*Instructions to follow*.
Print exactly the lines from the one containing "(322.27 s to 323.17 s)" through the last line of the records below, both included, and nothing else; omit any pictures.

[Recorded data]
════════════════════
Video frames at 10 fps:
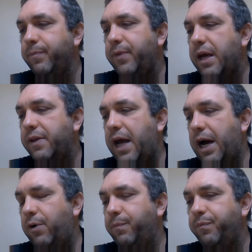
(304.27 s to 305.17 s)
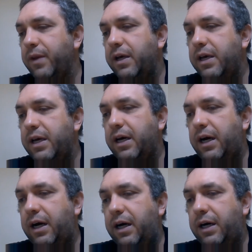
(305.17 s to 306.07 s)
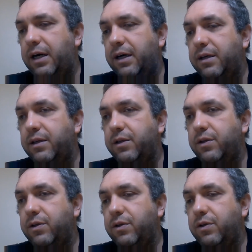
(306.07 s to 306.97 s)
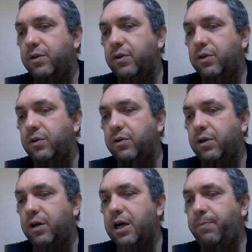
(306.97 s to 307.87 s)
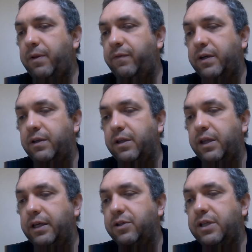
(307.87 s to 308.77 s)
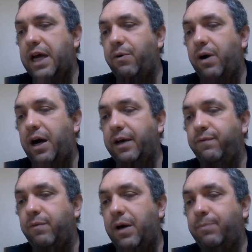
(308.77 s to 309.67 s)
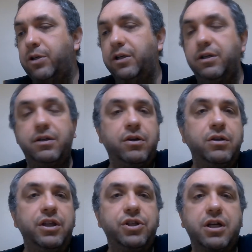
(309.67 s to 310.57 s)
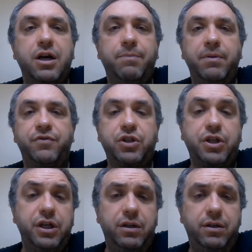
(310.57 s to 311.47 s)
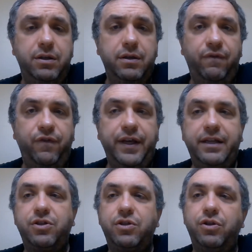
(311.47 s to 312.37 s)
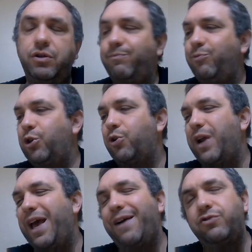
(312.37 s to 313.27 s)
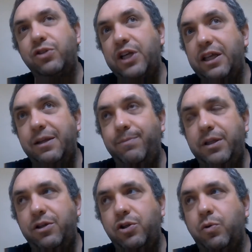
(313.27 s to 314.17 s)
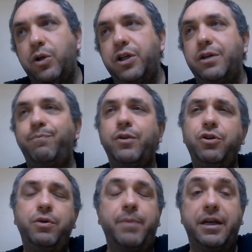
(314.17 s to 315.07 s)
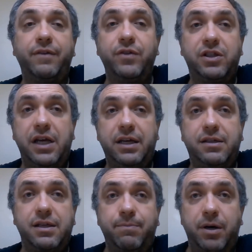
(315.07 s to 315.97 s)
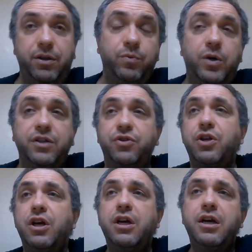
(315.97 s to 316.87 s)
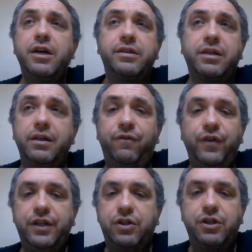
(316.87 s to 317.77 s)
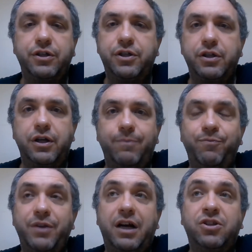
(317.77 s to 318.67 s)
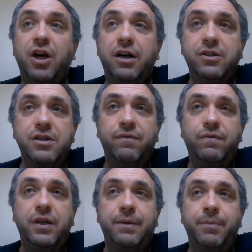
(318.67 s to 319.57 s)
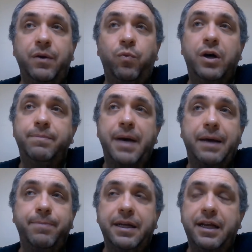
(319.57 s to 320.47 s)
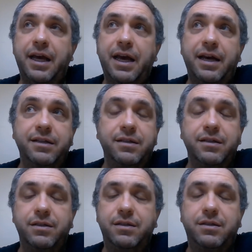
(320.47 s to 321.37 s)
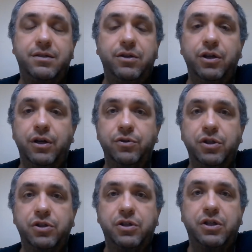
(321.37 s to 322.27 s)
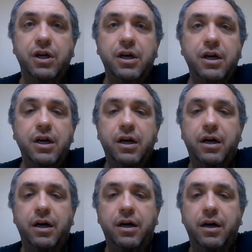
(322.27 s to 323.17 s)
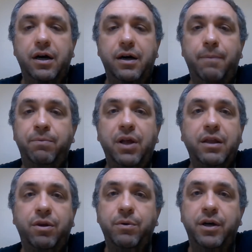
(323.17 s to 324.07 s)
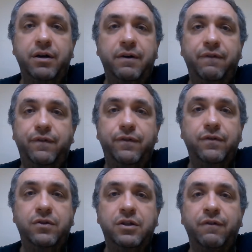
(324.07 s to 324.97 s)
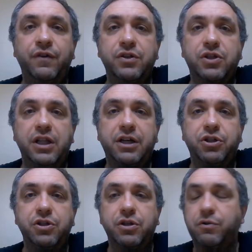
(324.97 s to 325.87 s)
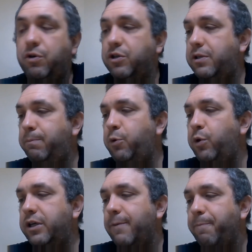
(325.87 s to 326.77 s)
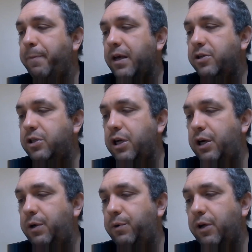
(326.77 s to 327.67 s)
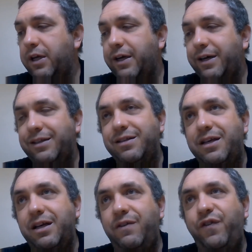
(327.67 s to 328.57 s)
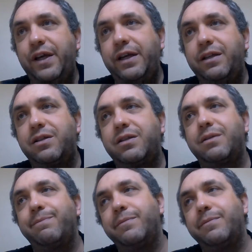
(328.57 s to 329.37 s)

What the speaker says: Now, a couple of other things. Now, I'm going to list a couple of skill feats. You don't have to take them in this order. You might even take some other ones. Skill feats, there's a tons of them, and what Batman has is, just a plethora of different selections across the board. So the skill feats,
════════════════════
*Exercise solution*.
(322.27 s to 323.17 s)
(323.17 s to 324.07 s)
(324.07 s to 324.97 s)
(324.97 s to 325.87 s)
(325.87 s to 326.77 s)
(326.77 s to 327.67 s)
(327.67 s to 328.57 s)
(328.57 s to 329.37 s)

What the speaker says: Now, a couple of other things. Now, I'm going to list a couple of skill feats. You don't have to take them in this order. You might even take some other ones. Skill feats, there's a tons of them, and what Batman has is, just a plethora of different selections across the board. So the skill feats,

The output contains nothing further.